Other embodiments include, without limitation, a computer-readable
non-transitory medium that includes processor-executable
instructions that enable a processing unit to implement one or more
aspects of the disclosed methods as well as a system configured to
implement one or more aspects of the disclosed methods.
Multimaster Database System with Deconfliction Engine
FIG. 1 illustrates a multimaster database system 100 for use in
sharing and deconflicting data changes amongst a plurality of
replication sites according to an embodiment of the invention. In
one embodiment, sites 101, 102, and 103 are coupled through one or
more data networks such as the Internet, one or more wide area
networks (WANs), one or more local area networks (LANs), one or
more network communication buses, or some combination thereof. It
is not necessary that a highly or continuously available data
network exist between replication sites and the data network(s)

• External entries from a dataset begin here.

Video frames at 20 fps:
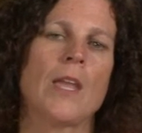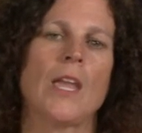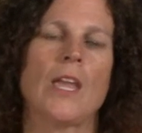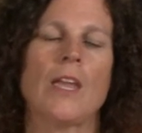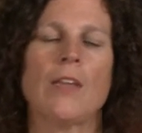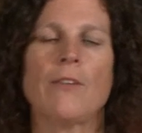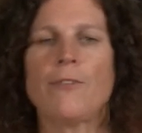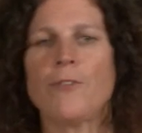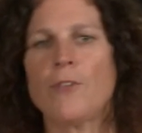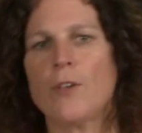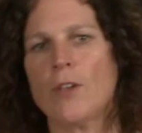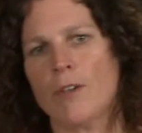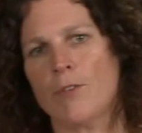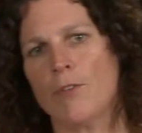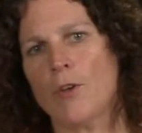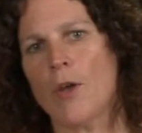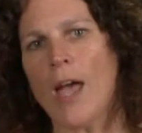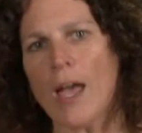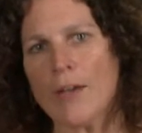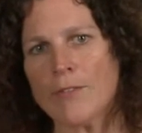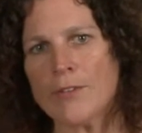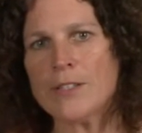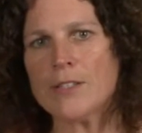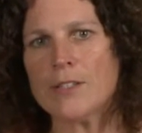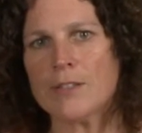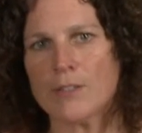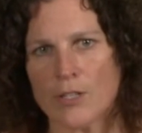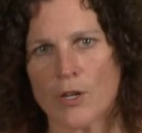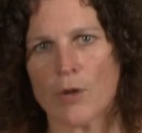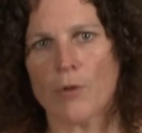If, if you
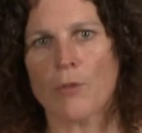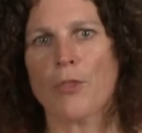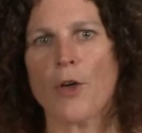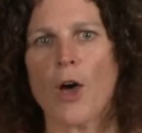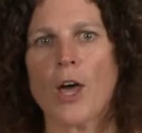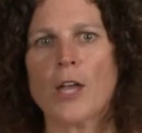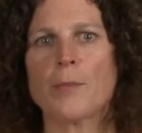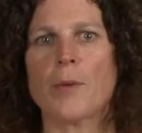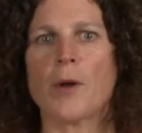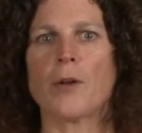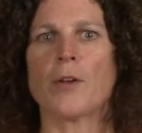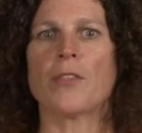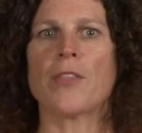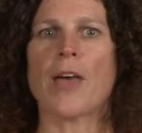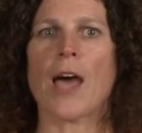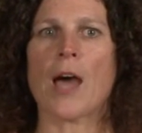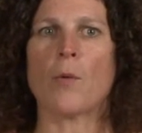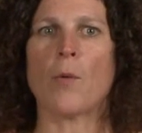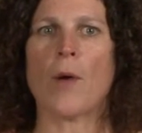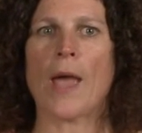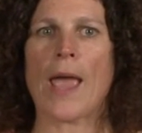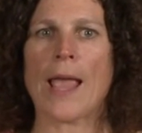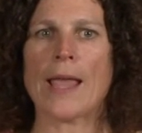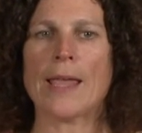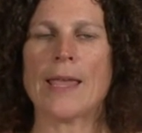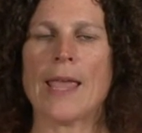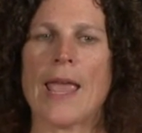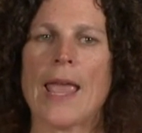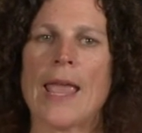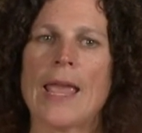haven't, you know, thought about it that
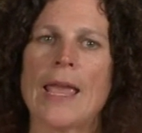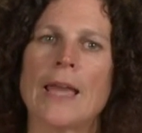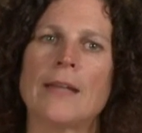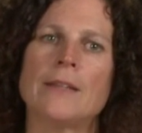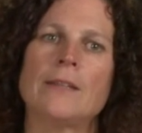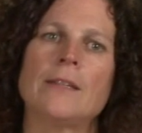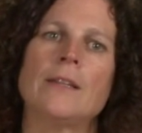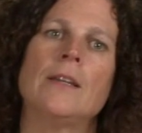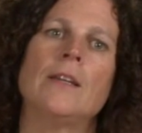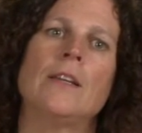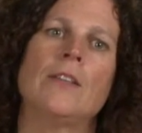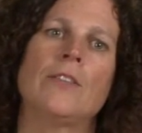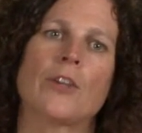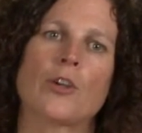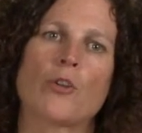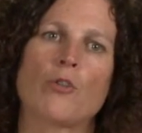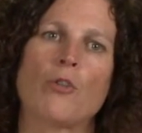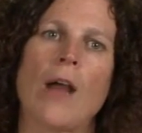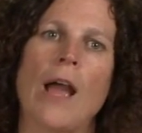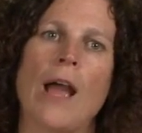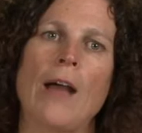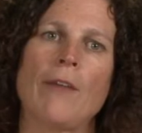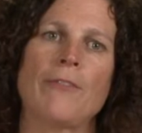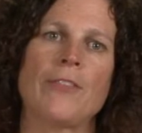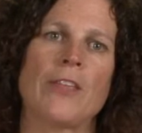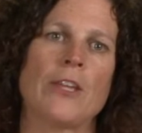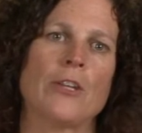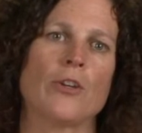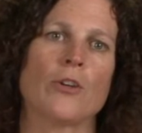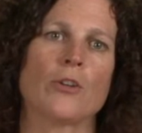way and the graph
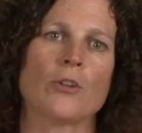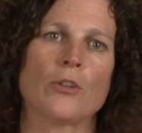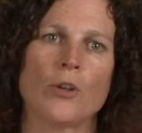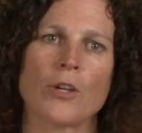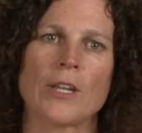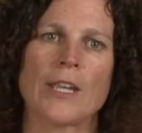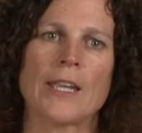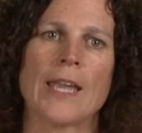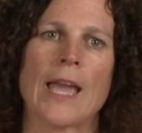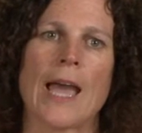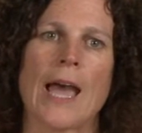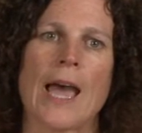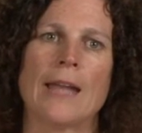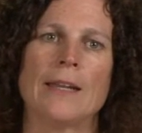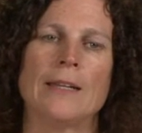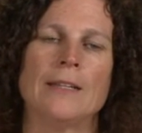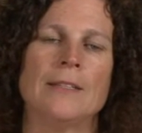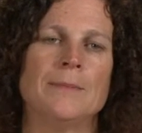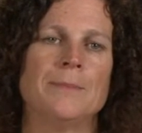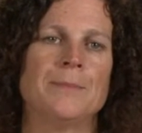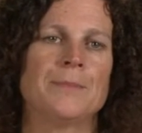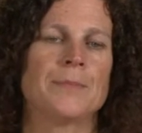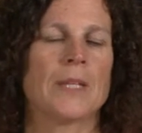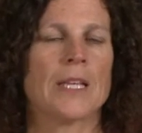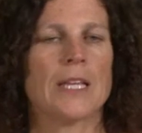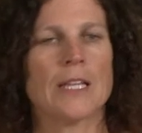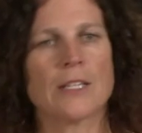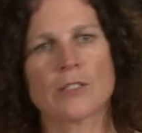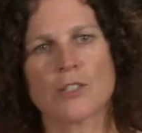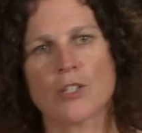that you're looking at
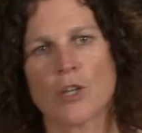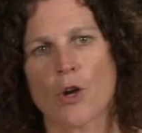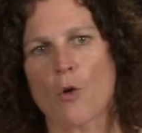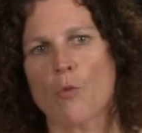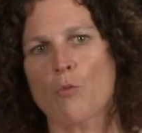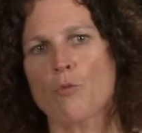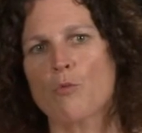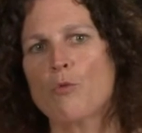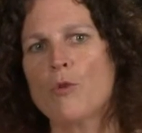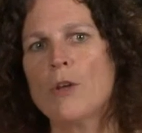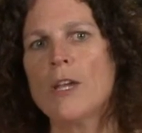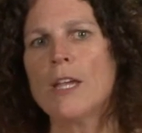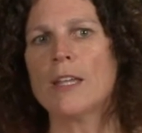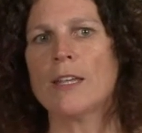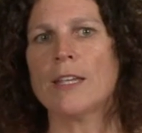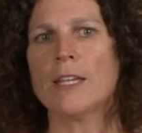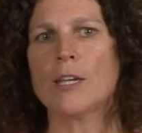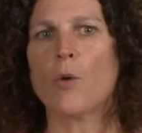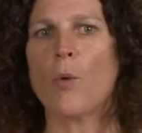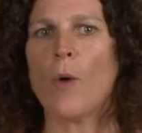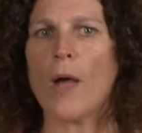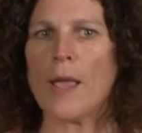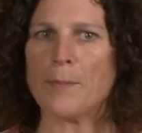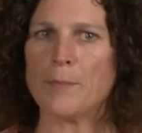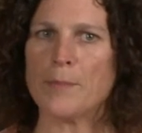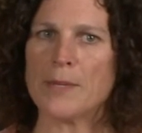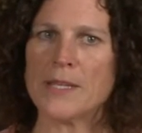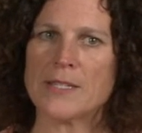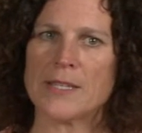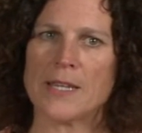is, you know, really
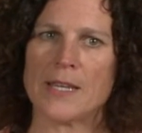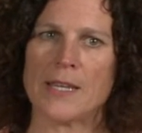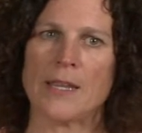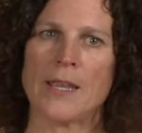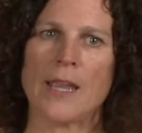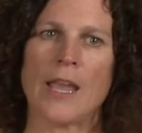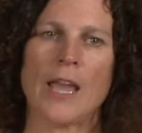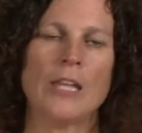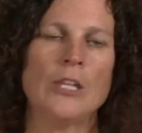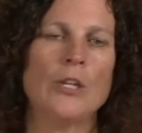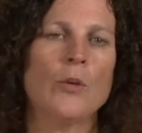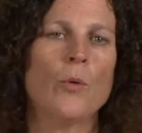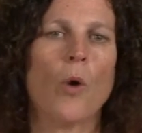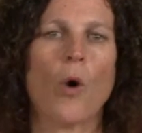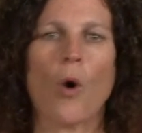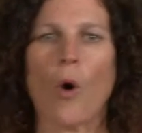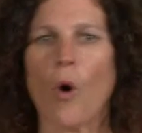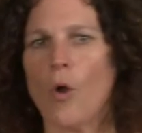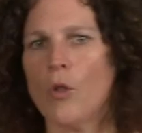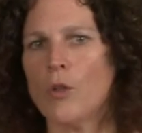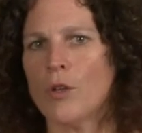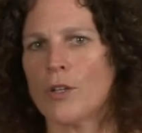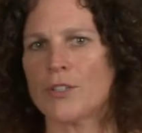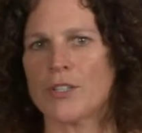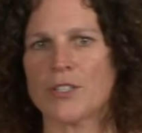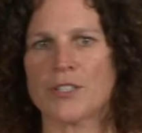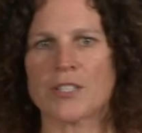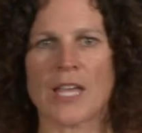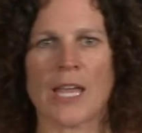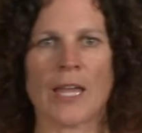quite busy and you all look
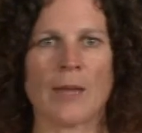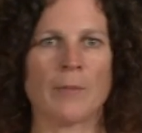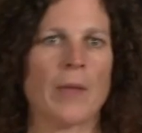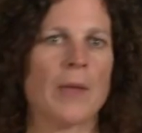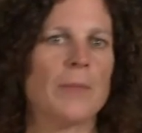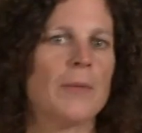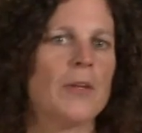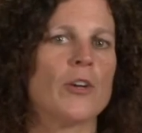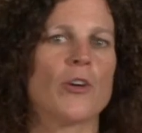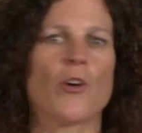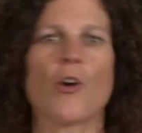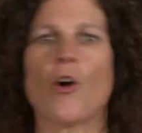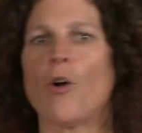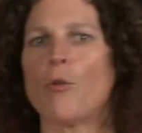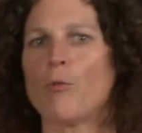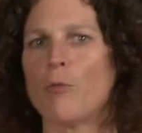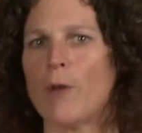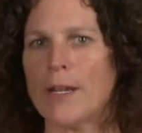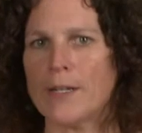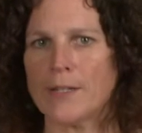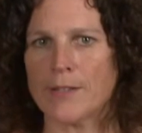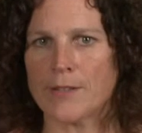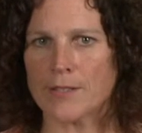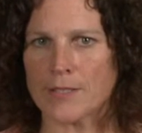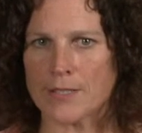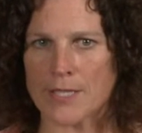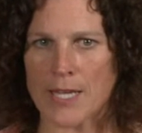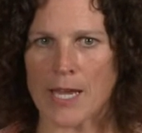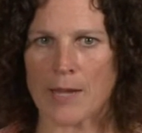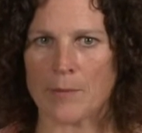the same, maybe you're all rated the
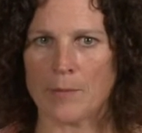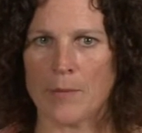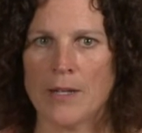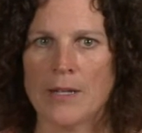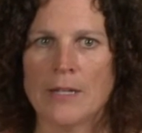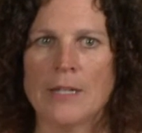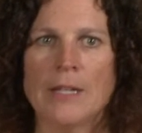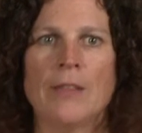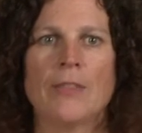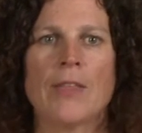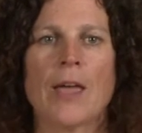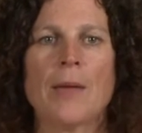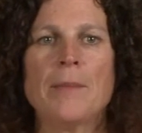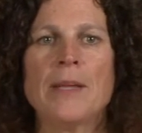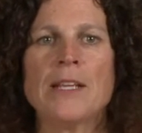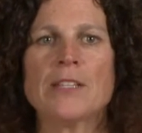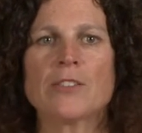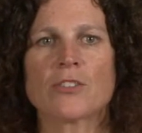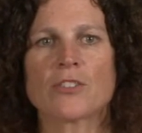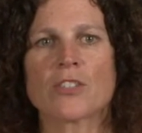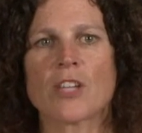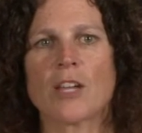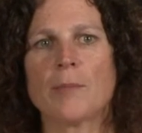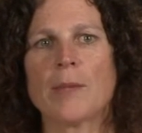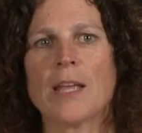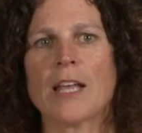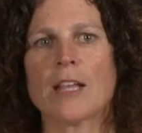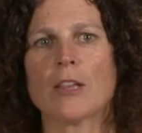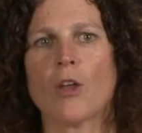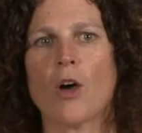same, that means there's going to
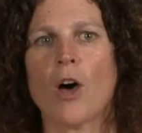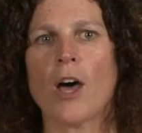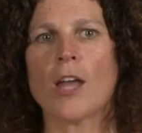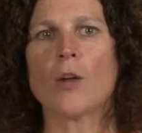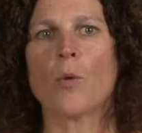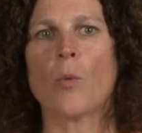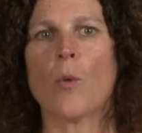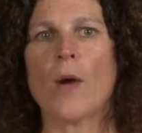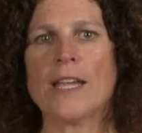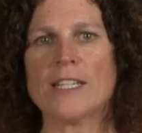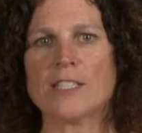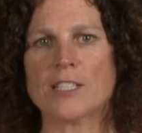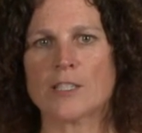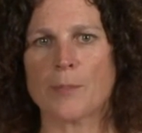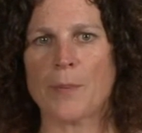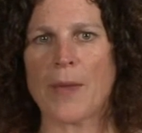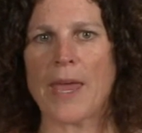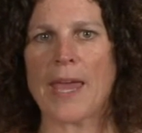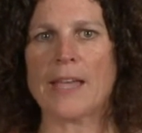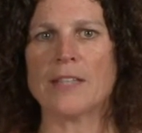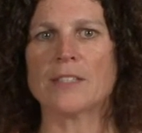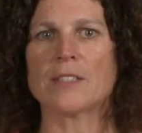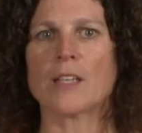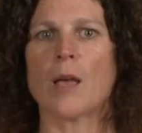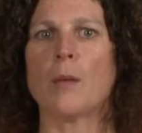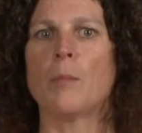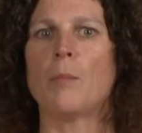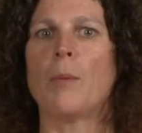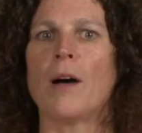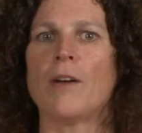be a lot of white space
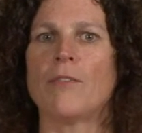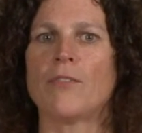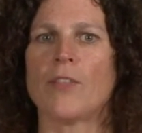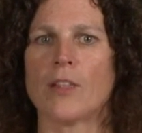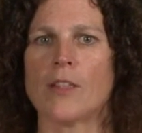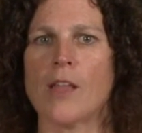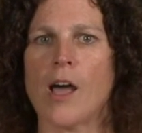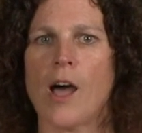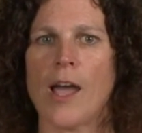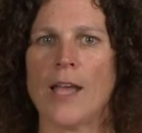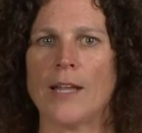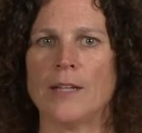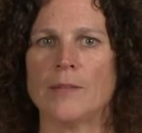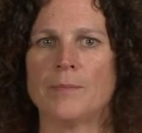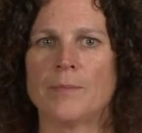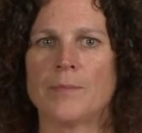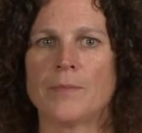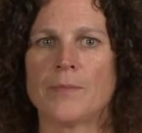above the line.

connecting any two sites may only be periodically available. In
another embodiment, one or more of the sites are not connected to
any other site in the system and data is transported to and from
these sites manually using portable media or a portable media
device as such as a Compact Disc (CD), a Digital Versatile Disc
(DVD), Universal Serial Bus (USB) flash device, etc.

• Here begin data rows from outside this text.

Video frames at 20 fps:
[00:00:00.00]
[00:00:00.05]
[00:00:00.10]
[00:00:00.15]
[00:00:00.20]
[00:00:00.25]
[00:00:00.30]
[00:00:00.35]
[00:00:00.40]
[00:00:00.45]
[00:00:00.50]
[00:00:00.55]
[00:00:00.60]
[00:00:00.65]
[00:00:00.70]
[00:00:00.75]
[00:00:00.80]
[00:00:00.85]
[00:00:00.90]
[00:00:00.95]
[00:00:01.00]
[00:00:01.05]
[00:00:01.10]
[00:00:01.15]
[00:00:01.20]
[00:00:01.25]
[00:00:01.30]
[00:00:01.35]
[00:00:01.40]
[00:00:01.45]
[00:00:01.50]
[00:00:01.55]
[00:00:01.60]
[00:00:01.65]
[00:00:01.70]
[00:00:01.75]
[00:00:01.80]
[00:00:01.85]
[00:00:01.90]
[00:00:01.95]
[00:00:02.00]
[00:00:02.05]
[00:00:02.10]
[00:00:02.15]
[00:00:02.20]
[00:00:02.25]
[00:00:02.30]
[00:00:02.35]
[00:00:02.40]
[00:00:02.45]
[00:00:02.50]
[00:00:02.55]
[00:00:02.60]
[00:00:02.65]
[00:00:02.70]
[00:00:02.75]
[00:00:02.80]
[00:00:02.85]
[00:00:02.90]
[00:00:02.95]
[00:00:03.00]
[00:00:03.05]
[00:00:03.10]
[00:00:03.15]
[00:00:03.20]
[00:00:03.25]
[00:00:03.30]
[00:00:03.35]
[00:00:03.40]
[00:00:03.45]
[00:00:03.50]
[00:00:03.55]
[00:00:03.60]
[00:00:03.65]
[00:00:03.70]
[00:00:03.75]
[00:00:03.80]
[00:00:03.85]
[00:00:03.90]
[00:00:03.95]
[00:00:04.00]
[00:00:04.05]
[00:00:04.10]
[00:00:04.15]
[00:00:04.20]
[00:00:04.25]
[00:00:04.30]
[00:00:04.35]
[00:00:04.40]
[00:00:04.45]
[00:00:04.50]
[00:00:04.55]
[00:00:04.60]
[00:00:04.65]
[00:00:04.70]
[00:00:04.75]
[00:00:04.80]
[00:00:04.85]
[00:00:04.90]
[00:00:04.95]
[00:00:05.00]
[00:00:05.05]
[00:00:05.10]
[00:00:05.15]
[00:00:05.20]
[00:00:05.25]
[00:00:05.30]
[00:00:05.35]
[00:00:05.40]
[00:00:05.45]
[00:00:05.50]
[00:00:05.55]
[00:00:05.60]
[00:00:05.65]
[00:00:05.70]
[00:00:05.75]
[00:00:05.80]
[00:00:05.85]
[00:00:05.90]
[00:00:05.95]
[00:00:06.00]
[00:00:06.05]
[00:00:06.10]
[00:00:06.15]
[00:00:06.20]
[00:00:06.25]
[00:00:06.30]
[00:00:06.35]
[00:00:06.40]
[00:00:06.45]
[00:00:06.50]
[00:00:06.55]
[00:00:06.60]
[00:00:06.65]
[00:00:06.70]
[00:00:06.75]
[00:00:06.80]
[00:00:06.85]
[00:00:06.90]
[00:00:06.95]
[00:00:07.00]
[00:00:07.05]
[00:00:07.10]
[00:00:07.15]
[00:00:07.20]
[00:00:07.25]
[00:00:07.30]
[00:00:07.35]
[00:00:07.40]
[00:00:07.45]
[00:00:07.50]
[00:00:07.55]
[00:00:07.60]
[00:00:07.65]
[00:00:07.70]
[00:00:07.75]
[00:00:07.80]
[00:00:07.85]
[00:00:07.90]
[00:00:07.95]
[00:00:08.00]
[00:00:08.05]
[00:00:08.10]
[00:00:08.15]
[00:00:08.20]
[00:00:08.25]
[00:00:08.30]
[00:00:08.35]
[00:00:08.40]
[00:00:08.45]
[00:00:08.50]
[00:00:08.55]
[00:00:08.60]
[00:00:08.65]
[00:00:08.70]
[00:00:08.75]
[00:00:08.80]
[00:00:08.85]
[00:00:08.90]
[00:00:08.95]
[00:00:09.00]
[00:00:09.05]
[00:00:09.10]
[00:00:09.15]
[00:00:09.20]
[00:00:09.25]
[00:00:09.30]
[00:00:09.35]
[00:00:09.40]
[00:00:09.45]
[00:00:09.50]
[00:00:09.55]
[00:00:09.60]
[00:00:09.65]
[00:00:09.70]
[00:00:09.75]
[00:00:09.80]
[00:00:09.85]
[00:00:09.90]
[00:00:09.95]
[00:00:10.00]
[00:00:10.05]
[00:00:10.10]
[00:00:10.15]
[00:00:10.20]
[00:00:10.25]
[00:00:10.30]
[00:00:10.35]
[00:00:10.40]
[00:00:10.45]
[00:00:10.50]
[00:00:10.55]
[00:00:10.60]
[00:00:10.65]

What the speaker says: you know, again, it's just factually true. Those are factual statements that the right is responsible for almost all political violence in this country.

Each site 101, 102, and 103 may comprise one or more networked
computing devices such as one or more workstation computers, server
computers, laptop computers, mobile computing devices, or
combinations thereof connected to each other via one or more data
networks. Further, while only three sites are shown in FIG. 1,
multimaster database system 100 may comprise many hundreds or even
many thousands of geographically distributed sites.
According to one embodiment, each site 101, 102, and 103 each have
copies 111, 112, and 113 of the same body of data. The body of data
may be, for example, one or more tables in a relational database.
However, embodiments of the invention are not limited to relational
databases and any type of database capable of supporting the
conceptual data model described herein may be used. Non-limiting
examples of types of databases capable of supporting the conceptual
data model described herein include relational databases,
hierarchical databases, and object-oriented databases.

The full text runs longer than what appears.